To assess the extent to which legislation-based smoking bans or restrictions reduce exposure to SHS, help people who smoke to reduce tobacco consumption or lower smoking prevalence and affect the health of those in areas which have a ban or restriction in place.

Search strategy: 

We searched the Cochrane Tobacco Addiction Group Specialised Register, MEDLINE, EMBASE, PsycINFO, CINAHL, Conference Paper Index, and reference lists and bibliographies of included studies. We also checked websites of various organisations. Date of most recent search; July 1st 2009.

Selection criteria: 

We considered studies that reported legislative smoking bans and restrictions affecting populations. The minimum standard was having a ban explicitly in the study and a minimum of six months follow up for measures of smoking behaviour. We included randomized controlled trials, quasi-experimental studies (i.e. non-randomized controlled studies), controlled before and after studies, interrupted-time series as defined by the Cochrane Effective Practice and Organization of Care Group, and uncontrolled pre- and post-ban data.

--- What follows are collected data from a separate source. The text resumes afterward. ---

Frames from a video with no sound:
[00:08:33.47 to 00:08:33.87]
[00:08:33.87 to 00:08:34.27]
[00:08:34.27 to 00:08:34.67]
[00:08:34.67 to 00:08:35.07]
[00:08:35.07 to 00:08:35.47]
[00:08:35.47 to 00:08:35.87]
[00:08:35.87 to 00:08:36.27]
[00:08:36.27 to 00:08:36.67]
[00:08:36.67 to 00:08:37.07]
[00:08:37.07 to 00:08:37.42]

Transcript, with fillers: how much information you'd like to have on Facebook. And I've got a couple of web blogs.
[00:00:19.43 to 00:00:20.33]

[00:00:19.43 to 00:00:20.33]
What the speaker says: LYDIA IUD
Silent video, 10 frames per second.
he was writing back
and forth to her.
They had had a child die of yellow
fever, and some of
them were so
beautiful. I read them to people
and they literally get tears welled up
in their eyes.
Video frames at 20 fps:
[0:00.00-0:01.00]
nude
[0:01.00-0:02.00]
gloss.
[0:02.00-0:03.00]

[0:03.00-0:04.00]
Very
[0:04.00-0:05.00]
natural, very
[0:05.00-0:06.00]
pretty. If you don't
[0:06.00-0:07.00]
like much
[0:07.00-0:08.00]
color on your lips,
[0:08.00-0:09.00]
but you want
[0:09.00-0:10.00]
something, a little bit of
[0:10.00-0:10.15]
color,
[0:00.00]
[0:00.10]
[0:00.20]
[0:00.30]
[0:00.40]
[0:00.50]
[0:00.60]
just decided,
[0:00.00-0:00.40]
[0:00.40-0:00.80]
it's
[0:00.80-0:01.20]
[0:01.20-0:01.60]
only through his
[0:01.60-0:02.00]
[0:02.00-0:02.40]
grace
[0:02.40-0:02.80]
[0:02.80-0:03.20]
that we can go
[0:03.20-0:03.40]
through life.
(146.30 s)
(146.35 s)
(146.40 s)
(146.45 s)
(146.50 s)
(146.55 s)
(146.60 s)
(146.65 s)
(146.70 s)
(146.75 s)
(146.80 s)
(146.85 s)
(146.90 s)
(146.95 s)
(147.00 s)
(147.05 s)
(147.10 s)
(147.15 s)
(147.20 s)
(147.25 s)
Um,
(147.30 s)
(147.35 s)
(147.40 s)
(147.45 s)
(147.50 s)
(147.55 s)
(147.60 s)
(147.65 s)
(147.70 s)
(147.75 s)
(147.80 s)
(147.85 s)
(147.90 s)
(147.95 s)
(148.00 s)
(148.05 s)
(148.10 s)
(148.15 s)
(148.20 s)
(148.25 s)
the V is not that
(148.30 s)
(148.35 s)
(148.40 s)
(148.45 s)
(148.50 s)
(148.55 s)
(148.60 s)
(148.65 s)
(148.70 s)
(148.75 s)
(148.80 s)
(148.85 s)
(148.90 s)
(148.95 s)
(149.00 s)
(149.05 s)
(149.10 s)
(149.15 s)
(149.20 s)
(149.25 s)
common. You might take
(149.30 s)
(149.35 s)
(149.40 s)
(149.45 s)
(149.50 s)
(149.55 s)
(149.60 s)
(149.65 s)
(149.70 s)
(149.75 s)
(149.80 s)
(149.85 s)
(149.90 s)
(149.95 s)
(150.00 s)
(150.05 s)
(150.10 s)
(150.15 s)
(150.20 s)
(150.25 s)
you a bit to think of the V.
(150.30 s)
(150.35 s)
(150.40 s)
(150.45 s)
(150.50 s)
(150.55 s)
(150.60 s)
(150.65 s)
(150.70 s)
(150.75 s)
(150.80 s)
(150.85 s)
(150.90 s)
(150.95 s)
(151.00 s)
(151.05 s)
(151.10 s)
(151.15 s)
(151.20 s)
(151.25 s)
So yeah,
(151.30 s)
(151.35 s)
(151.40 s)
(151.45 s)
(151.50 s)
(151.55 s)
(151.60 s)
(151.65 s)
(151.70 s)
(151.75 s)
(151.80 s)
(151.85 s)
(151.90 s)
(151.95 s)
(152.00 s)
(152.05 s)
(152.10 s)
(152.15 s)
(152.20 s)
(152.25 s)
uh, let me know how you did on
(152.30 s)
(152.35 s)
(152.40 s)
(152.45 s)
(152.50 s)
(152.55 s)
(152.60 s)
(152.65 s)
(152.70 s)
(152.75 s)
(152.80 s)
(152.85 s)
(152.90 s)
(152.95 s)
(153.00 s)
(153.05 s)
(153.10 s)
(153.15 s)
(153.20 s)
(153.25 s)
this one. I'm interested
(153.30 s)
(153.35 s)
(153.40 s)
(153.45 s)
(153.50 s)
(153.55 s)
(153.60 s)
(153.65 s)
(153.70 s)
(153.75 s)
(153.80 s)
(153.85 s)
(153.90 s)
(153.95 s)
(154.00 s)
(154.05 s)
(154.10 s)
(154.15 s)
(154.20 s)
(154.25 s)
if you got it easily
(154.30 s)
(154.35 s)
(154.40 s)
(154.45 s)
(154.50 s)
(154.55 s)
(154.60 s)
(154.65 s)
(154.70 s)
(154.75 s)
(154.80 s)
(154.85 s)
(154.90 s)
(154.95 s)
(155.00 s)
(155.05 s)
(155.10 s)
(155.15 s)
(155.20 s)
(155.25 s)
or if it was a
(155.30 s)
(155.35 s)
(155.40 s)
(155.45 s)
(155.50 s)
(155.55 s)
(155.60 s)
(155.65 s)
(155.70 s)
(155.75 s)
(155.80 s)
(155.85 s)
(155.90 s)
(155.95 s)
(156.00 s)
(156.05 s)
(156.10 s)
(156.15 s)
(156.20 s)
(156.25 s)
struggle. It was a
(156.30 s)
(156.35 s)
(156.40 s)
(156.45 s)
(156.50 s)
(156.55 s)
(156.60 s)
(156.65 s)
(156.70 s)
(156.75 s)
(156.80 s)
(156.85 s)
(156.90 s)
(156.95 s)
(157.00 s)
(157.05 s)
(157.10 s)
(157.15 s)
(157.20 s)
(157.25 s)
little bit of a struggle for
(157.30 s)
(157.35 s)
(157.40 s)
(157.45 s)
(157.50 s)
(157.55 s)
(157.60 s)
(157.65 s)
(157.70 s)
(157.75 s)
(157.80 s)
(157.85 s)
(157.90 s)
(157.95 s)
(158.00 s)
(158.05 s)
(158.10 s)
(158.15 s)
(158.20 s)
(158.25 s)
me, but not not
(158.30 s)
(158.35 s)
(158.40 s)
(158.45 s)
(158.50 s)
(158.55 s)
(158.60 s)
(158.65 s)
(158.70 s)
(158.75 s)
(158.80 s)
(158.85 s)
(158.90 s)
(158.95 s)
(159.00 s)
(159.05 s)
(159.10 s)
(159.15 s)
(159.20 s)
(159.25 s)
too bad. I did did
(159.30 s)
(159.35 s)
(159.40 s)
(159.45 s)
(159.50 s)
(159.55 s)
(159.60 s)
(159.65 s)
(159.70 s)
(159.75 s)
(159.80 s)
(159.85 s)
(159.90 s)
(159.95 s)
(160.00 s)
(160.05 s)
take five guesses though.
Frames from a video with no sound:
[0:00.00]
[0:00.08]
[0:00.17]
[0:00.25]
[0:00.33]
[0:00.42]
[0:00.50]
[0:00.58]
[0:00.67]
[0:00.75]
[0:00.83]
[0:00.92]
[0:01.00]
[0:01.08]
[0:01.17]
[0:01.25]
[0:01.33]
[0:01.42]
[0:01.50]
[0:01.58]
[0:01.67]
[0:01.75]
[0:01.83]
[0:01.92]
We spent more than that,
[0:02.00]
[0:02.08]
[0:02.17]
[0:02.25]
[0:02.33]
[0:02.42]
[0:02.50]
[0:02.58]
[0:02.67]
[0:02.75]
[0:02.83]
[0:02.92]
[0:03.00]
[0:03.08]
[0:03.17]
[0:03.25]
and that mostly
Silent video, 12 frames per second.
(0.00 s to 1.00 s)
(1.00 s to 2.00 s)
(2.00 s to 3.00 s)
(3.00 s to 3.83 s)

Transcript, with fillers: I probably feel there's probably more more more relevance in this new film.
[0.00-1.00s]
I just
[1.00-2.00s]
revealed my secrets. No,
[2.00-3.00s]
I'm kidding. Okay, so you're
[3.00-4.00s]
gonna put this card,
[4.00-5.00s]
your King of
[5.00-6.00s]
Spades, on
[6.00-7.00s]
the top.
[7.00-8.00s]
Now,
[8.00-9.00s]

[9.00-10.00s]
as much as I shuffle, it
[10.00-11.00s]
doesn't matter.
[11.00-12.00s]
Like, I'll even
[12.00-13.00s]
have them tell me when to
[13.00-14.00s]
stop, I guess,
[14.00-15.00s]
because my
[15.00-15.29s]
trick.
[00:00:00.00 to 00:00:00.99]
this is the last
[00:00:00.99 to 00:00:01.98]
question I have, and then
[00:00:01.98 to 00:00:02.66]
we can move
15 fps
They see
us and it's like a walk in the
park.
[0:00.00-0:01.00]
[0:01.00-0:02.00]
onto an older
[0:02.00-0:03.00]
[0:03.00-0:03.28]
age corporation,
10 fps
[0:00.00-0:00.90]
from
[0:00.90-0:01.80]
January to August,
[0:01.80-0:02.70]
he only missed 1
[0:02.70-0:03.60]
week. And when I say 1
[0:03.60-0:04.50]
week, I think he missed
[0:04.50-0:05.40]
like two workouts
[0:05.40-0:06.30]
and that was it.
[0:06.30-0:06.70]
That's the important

Data collection and analysis: 

Characteristics and content of the interventions, participants, outcomes and methods of the included studies were extracted by one author and checked by a second. Because of heterogeneity in the design and content of the studies, we did not attempt a meta-analysis. We evaluated the studies using qualitative narrative synthesis.

Main results: 

There were 50 studies included in this review. Thirty-one studies reported exposure to secondhand smoke (SHS) with 19 studies measuring it using biomarkers. There was consistent evidence that smoking bans reduced exposure to SHS in workplaces, restaurants, pubs and in public places. There was a greater reduction in exposure to SHS in hospitality workers compared to the general population. We failed to detect any difference in self-reported exposure to SHS in cars. There was no change in either the prevalence or duration of reported exposure to SHS in the home as a result of implementing legislative bans. Twenty-three studies reported measures of active smoking, often as a co-variable rather than an end-point in itself, with no consistent evidence of a reduction in smoking prevalence attributable to the ban. Total tobacco consumption was reduced in studies where prevalence declined. Twenty-five studies reported health indicators as an outcome. Self-reported respiratory and sensory symptoms were measured in 12 studies, with lung function measured in five of them. There was consistent evidence of a reduction in hospital admissions for cardiac events as well as an improvement in some health indicators after the ban.